FP Arith/Mem Rd Instr. Ratio

This metric represents the ratio between arithmetic floating point instructions and memory read instructions. A value less than 0.5 might indicate unaligned data access for vector operations, which can negatively impact the performance of vector instruction execution.

FP Arith/Mem Wr Instr. Ratio

This metric represents the ratio between arithmetic floating point instructions and memory write instructions. A value less than 0.5 might indicate unaligned data access for vector operations, which can negatively impact the performance of vector instruction execution. The metric value might indicate unaligned access to data for vector operations.

Intel® Omni-Path Fabric Interconnect Bandwidth and Packet Rate

(Available for compute nodes equipped with Intel® Omni-Path Fabric (Intel® OP Fabric) and with Intel® VTune™ Profiler drivers installed)

Average interconnect bandwidth and packet rate per compute node, broken down by outgoing and incoming values. High values close to the interconnect limit might lead to higher latency network communications. The interconnect metrics are available for Intel Omni-Path Fabric when the Intel VTune Profiler driver is installed.

GPU Metrics

This section contains metrics that enable you to analyze the efficiency of GPU utilization within your application.

GPU Accumulated Time

This is the sum total of all times when each GPU stack had at least one thread scheduled.

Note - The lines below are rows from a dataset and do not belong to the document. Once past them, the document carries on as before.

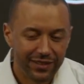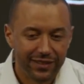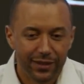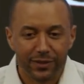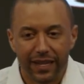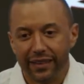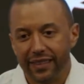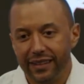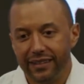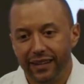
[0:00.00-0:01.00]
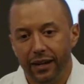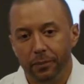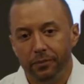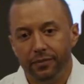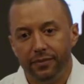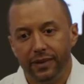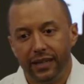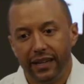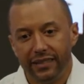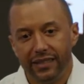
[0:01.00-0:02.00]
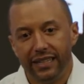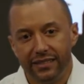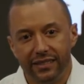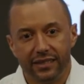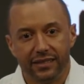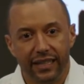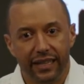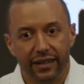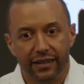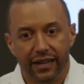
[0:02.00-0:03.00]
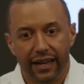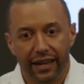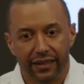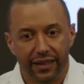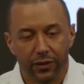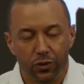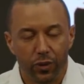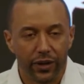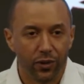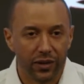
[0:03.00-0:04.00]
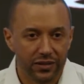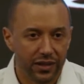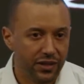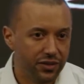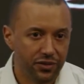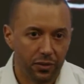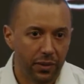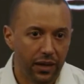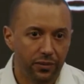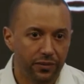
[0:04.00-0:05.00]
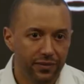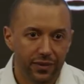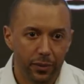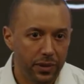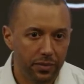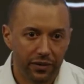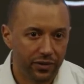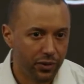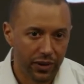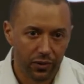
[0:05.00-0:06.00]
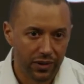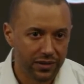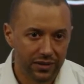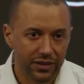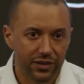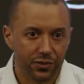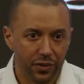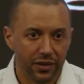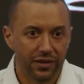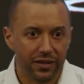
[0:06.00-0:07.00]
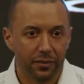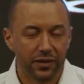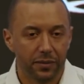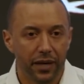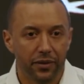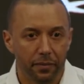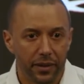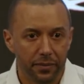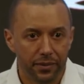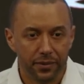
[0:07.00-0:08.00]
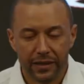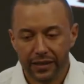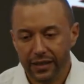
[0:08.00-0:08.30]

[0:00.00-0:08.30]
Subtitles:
Seriously, I think, as Dick said, I think great organizations are about the people. Every great organization is really the same. It's about the people.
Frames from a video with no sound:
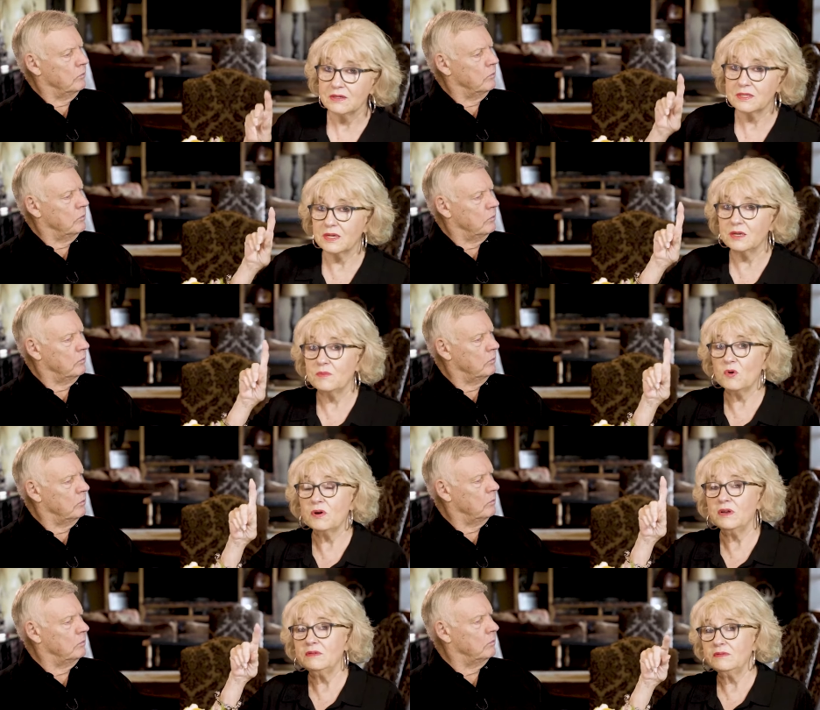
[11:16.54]
Speaker 1: Sunday
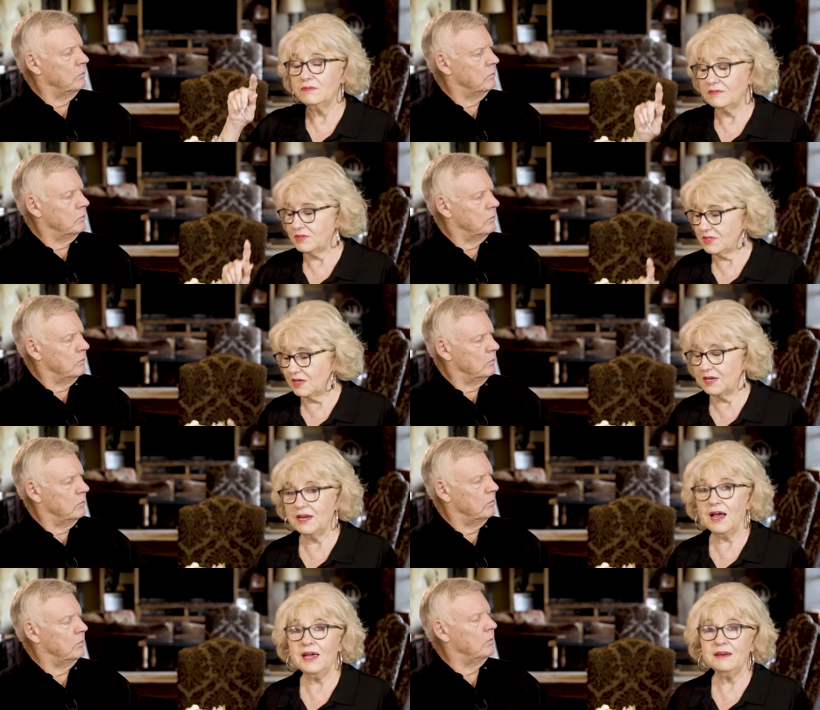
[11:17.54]
morning, Sunday
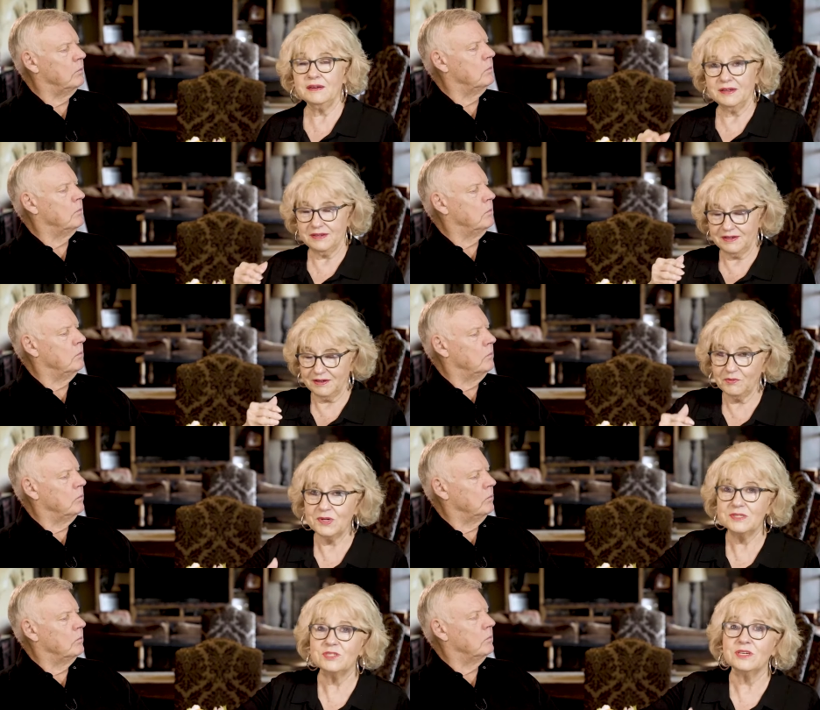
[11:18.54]
night, and
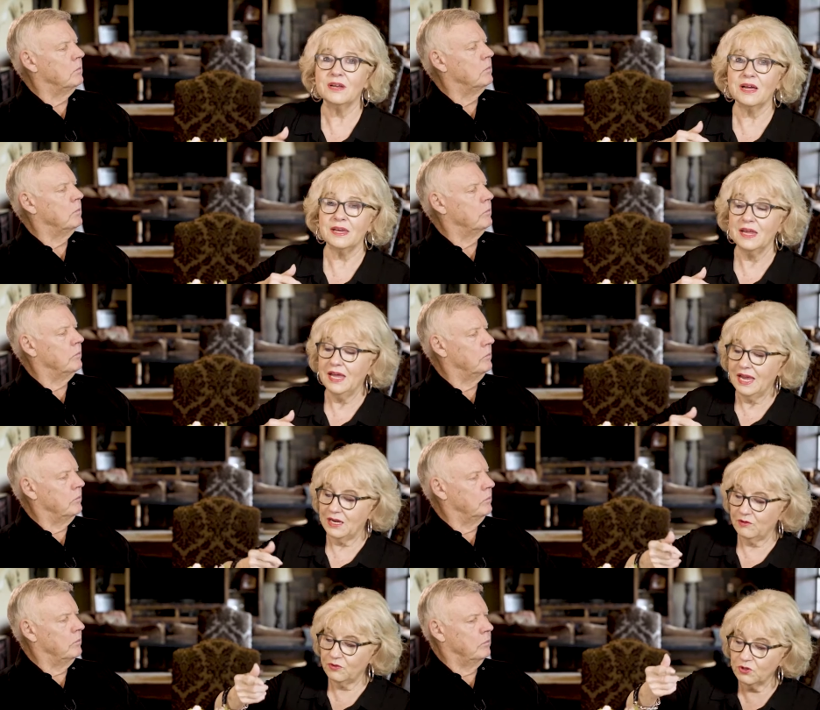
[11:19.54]
Wednesday night.
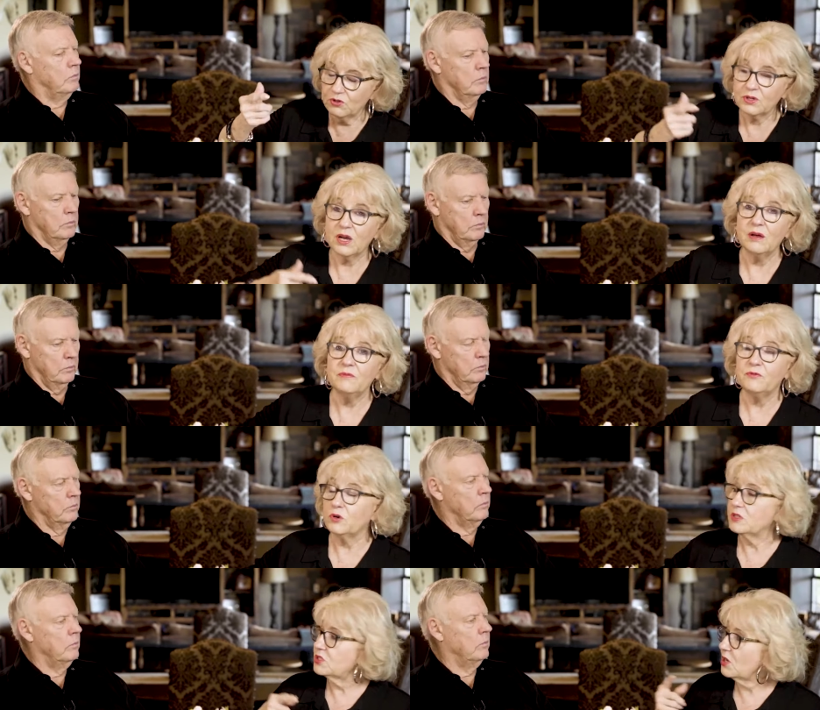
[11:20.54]
And if you'll come
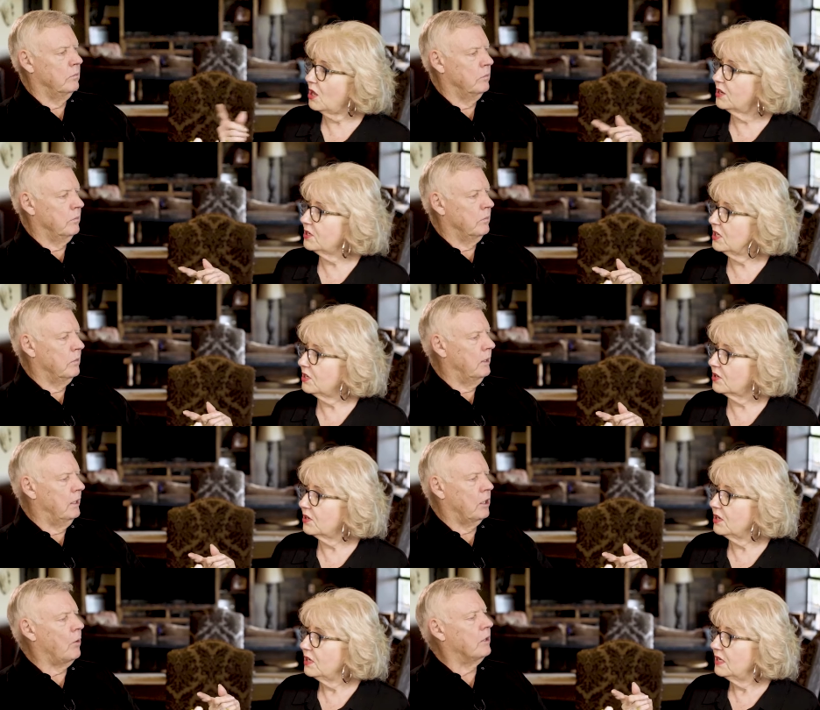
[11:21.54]
for a solid year,
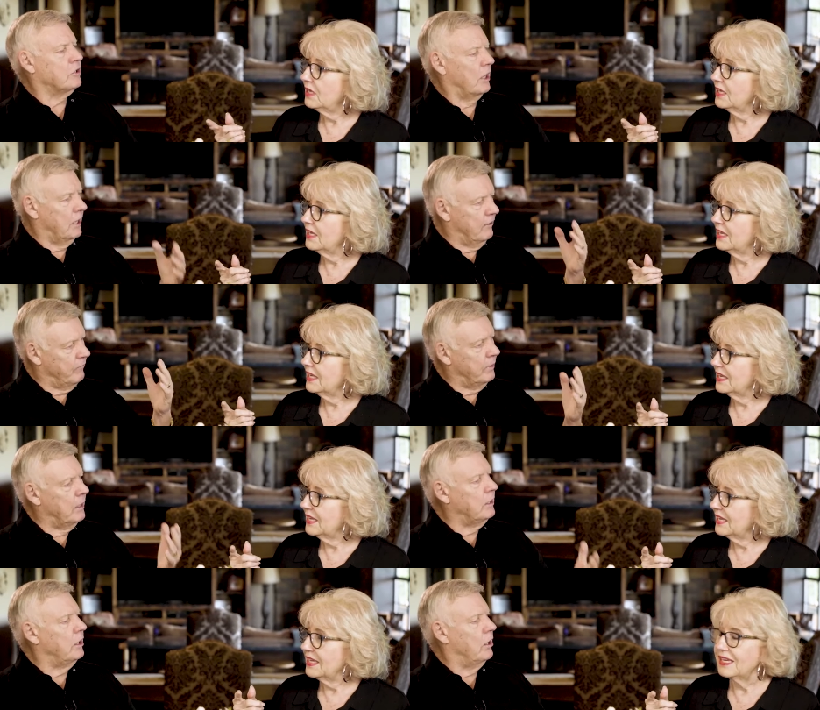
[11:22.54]
Speaker 2: you'd always say, Give
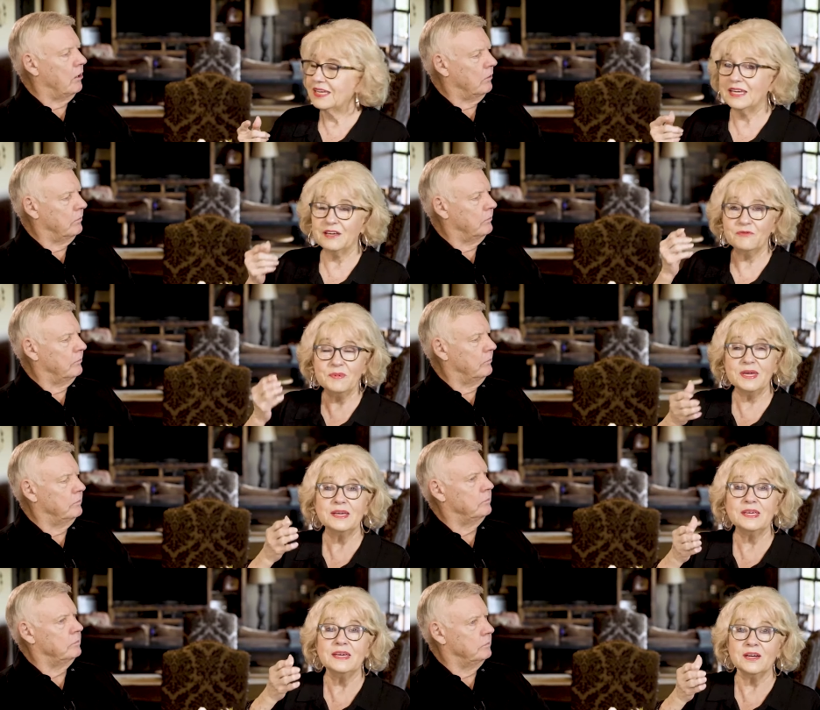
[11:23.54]
me a year.
Speaker 1: Give me
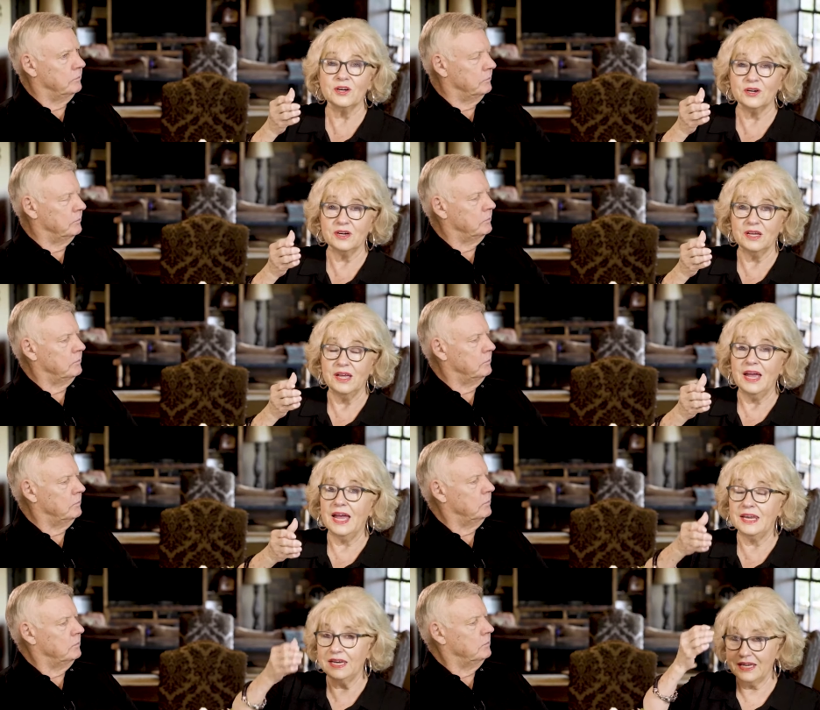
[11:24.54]
a year.
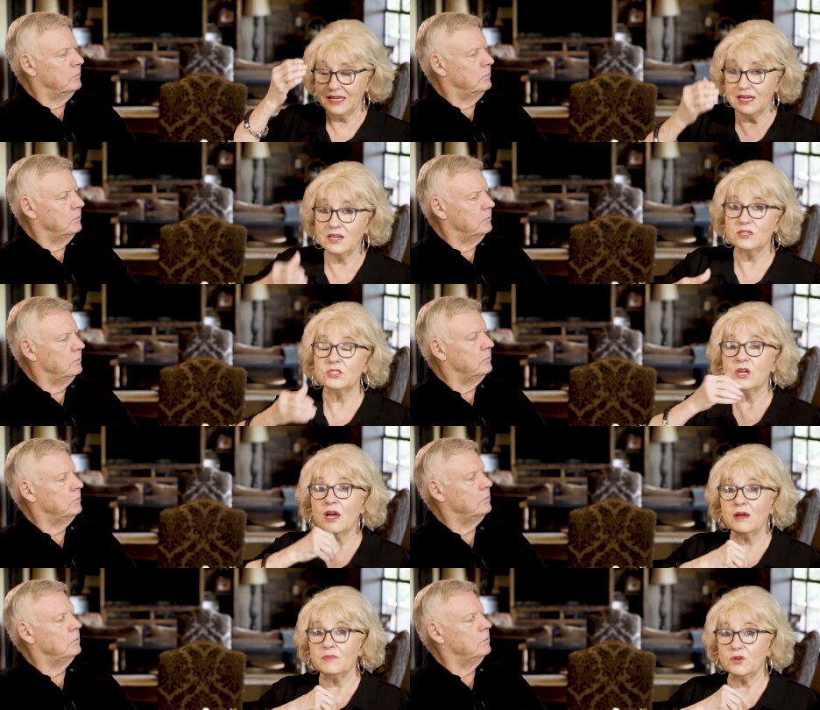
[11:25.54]
And in a year's
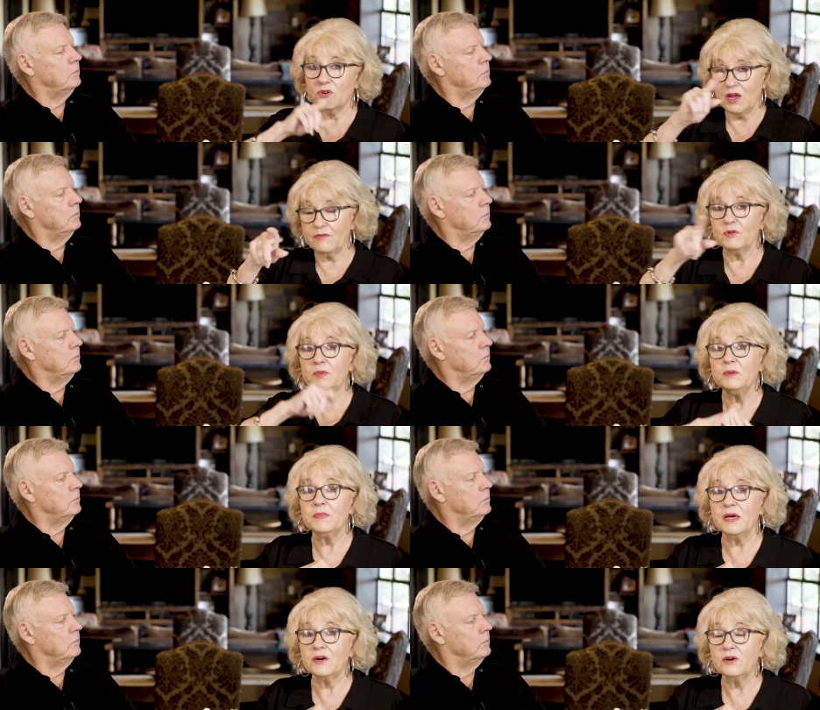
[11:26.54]
time, your life will be
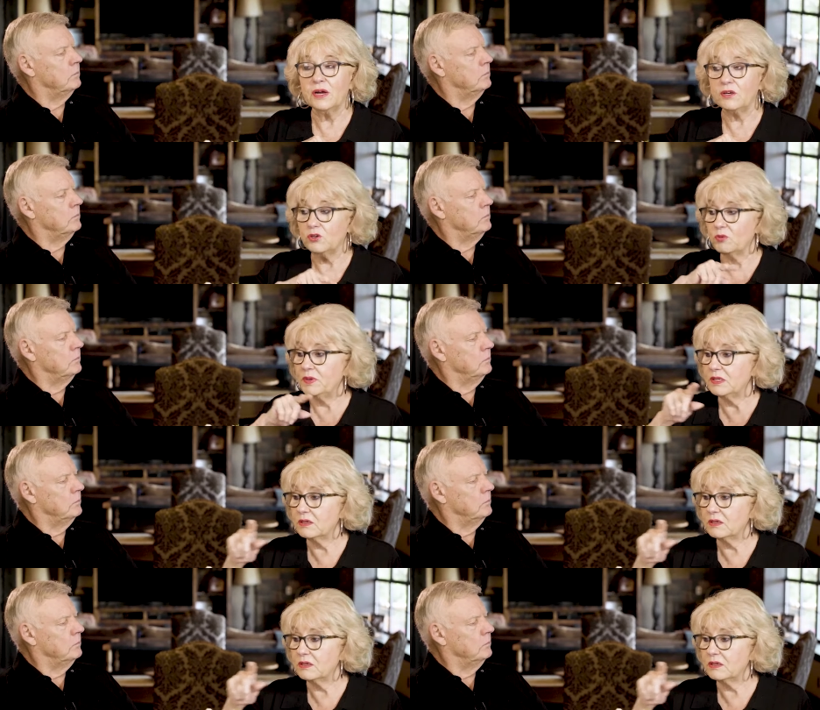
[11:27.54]
better and you'll be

GPU IPC (Instructions Per Cycle)

This is the average number of instructions per cycle processed by the two FPU pipelines of Intel ®Integrated Graphics.

GPU Stack Utilization

The average portion of time during when at least one GPU XVE thread was scheduled on each GPU stack. This metric is a percentage of the GPU Accumulated Time. This metric has a second-level breakdown by state:

  • XVE Active: The normalized sum of all cycles on all cores spent actively executing instructions.
  • XVE Idle: The normalized sum of all cycles on all cores when no threads were scheduled on a core.
  • XVE Stalled: The normalized sum of all cycles on all cores spent stalled. At least one thread was loaded, but the core remained stalled.

PCIe Metrics

Average bandwidth of inbound read and write operations initiated by PCIe devices. The data is shown for GPU and network controller devices.